For the purposes of this FAQ, there are two main forms of Cl. botulinum called Type I and Type II. Type I Cl. botulinum spores are the most heat resistant but cannot grow below 10º C. Type II Cl. botulinum spores are less heat resistant than Type I spores but can grow at temperatures as low as 3º C. Both types of Cl.botulinum do not thrive in the presence of air and are therefore considered strict anaerobes.
Nitrite, in combination with salt and pH, is used in cured meats to ensure their safety with respect to a number of pathogens including Cl. botulinum. To cause illness, spores of Cl. botulinum have to be able to germinate and then grow in the meat product until a point at which botulinum toxin is produced by the bacteria. Nitrite exerts a concentration-dependent antimicrobial effect in meat products, including inhibition of the outgrowth of spores of Cl. botulinum. The antimicrobial effect is also pH-dependent, increasing ten-fold for each unit fall in pH. In its review of nitrite, the EFSA Biohazard Panel in 2003 concluded that between 50-150 mg/kg nitrite is necessary to inhibit the growth of Cl. botulinum. The panel concluded that the ingoing amount of nitrite into the product was the important preservation factor.

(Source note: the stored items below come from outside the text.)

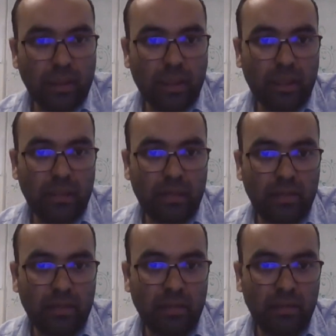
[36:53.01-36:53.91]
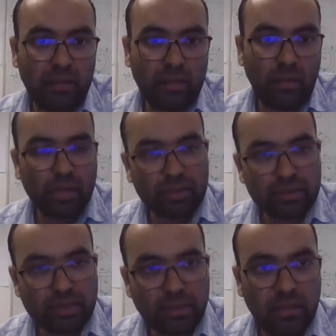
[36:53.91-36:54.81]
And what you can
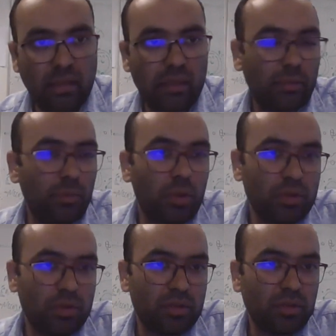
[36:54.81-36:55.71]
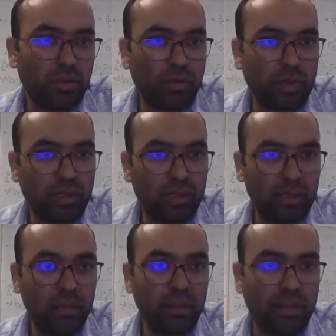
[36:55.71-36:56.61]
see in the plots over
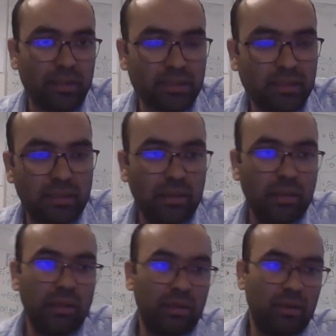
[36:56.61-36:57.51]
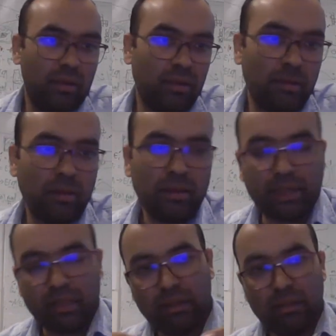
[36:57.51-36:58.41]
here is
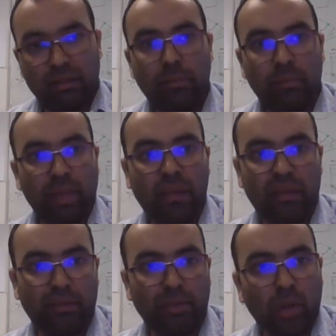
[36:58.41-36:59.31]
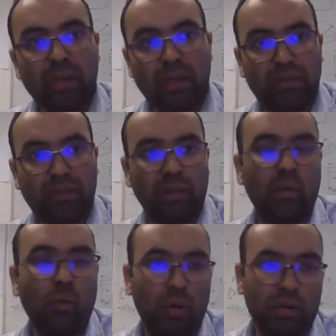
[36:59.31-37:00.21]
like at a plot level,
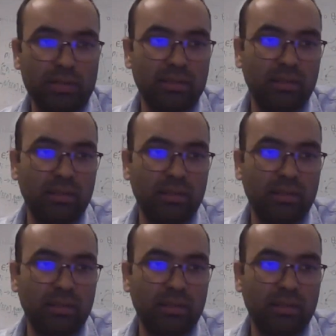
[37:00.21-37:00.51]
what is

What must I do to satisfy the competent authorities that my product is safe and labelled correctly, if I remove the sodium or potassium nitrite/nitrate from my meat product and replace it with an alternative ingredient that is also a source of nitrite/nitrate?

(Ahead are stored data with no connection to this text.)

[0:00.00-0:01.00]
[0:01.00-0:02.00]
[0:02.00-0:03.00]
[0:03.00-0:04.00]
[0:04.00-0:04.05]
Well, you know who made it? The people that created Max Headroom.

The competent authorities are the government bodies charged with ensuring compliance with the food law. Where sodium or potassium nitrite/nitrate has been removed from the meat product and replaced by an alternative ingredient that is also a source of nitrate/nitrite, the competent authority will require the food business operator to prove that the alternative ingredient is not having a preservative effect in the final product. The competent authority may request inter alia:
- (a) Full analytical results showing the levels of nitrate/nitrite in the meat product at the start and end of shelf life and the variability in those levels over several batches
- (b) Demonstrable evidence that the alternative ingredient is not providing a preservative effect and is not being added for the purposes of colouring the final meat product
- If (b) above is demonstrated to the satisfaction of the competent authorities, the food business operator (FBO) will also be required to provide at least the following information to verify that the reformulated meat product is still safe and can be produced safely on a consistent basis:
- (c) A full documented hazard analysis showing the major chemical, biological and physical hazards relevant to the product. If sodium or potassium nitrite/nitrate is removed from a meat product, then Cl. botulinum must be one of the hazards considered
- (d) A full documented validation study to support the safety of the product throughout the applied shelf-life, taking into account all the hazards including Cl. botulinum and any anticipated levels of consumer abuse, like storage of chilled meats in domestic refrigerators at temperatures above 5º C.
The FSAI's Guidance Note 18 - Validation of Product Self-life (Revision 2), page 27, Section 22.214.171.124, has further information on establishing the study conditions.
- (e) Identification of Critical Control Points at the production steps critical to ensuring the safety of the food, establishment of suitable critical limits based on the validation data used for shelf life determination and application of appropriate corrective actions to ensure food safety should the critical limits be exceeded
- (f) Full monitoring data to verify the functioning of the HACCP system
- (g) Documentation relating to the HACCP system.